Yes. Context please. While Chico residents of European ancestry might feel a way, that is not the only way that folks may feel about the dominant white historical narrative. The prison sentence is what it is. Law is applied unequally all the time. I don’t feel the need to punish this person, whose anguish over inequity is a logical response to inequity. His actions are less logical, but understandable.

– J. Murphy

Re: “Valley’s Edge developers claim damages against Chico” by Ken Magir (News)

At a minimum, any new development should be required to improve the existing infrastructure, such as our terrible roads, which have the pot holes of a third-world country. The new development and its populace must pony-up the cash to make these improvements prior to allowing them to do further damage without mitigation. If these requirements are not in a legal requirement, they can be accepted and then ignored.

– William N Lyman

Re: “Valley’s Edge developers claim damages against Chico” by Ken Magri (News)

A project this size should have been brought before the voters before any agreement was made. It’s kind of like putting the cart before the horse. While I can understand the developers’ points of business, the people of Chico spoke very loudly during the elections.

To allow the developer to ‘bully’ Chico, by threatening legal proceedings, would negate the will of the people. Businesses make money and business lose money. It is not a guarantee.

– Doug Thommen

Re: “Can Bidwell Mansion in Chico be rebuilt?” by Ken Magri (News)

I went to school there in the late 1960s. I have a special place in my heart for the building. I think a rebuild, and a return of the mansion, would be a symbol again of times past; and its usage could be used for educational and fund-raising events to raise money, with possibly an auxiliary building for the events.
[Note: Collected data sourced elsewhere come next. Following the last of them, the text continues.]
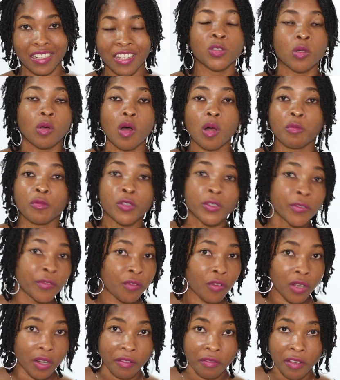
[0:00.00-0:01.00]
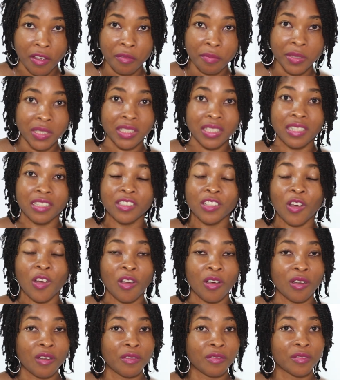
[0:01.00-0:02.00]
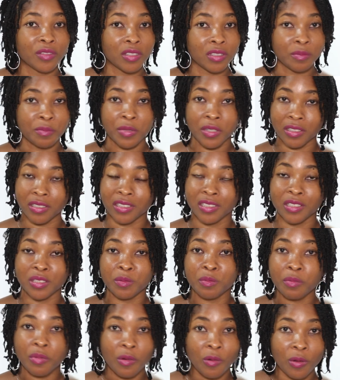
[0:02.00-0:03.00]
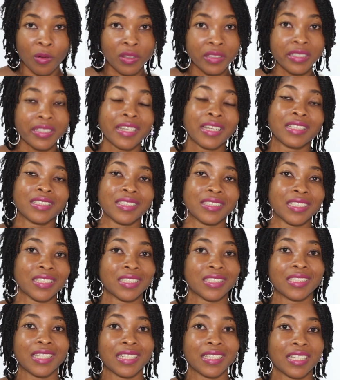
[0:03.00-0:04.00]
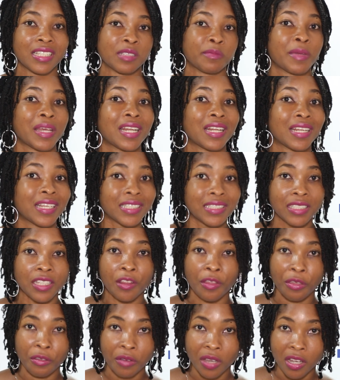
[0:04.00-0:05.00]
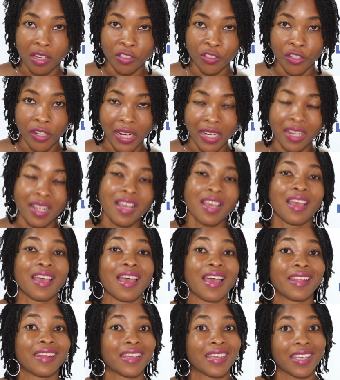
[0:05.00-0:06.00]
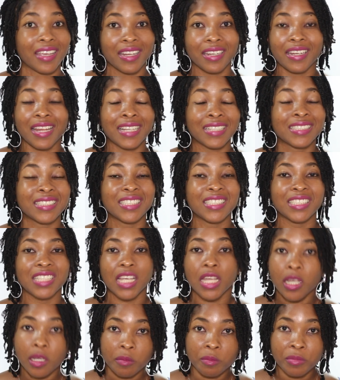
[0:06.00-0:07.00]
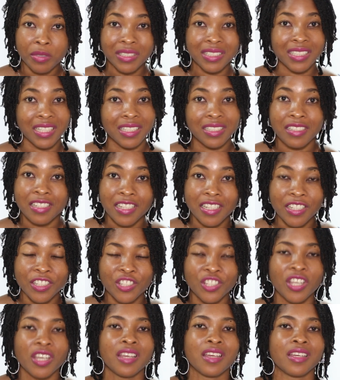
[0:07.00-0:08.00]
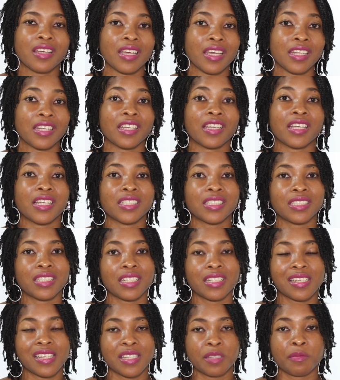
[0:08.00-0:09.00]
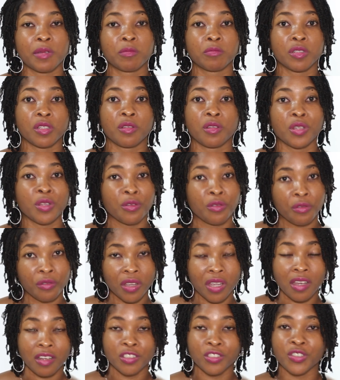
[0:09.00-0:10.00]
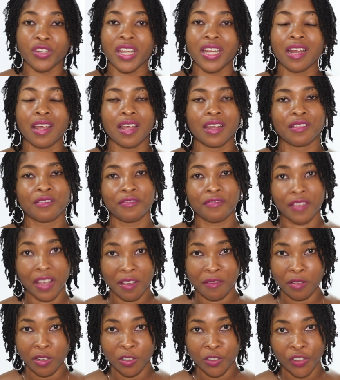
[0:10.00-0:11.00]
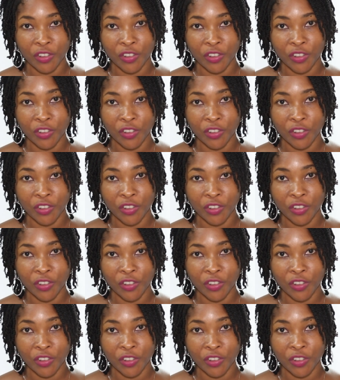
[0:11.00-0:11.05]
So almost 45% of the persons polled stated that they spend less than 300. And again, that same percentage indicated that they spend between 300 and 500.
Having an active web site would extend interest way beyond Chico.

– Robert Astafuroff

2 Comments

  1. Re Robert’s letter advocating rebuild of Bidwell Mansion: Nice that you/he has fond memories of classes there as a child, but to rebuild an old mansion and treat it like the original is ridiculous. It’s gone, burnt to a crisp. The town and state park is fortunate that most of the historic contents of the mansion were in storage due to major renovations happening there when the fire occurred. Certainly a better building than exists at that site should be constructed and serve as a second Chico History Museum focused on the Bidwells and their era.
    But let’s be clear about the importance of that location as a possible transportation hub for Chico, located between downtown, the college, the high school and the junior high school. If buses stopped there, more high school and Jr. high school students could be induced (with discount monthly bus passes) to use public transportation to get to school. We could also have a transportation-themed museum wing on site covering the logistics of transportation in the north state since the mid-1800s, an interesting field. Don’t Rebuild a Faux Mansion!

    • I don’t understand Nelson’s comment! He says that “The town and state park is fortunate that most of the historic contents of the mansion were in storage due to major renovations happening there when the fire occurred”, but that’s not what any news reports have said.

      If most of the contents were in fact “in storage”, then we’ve all been misled about all this.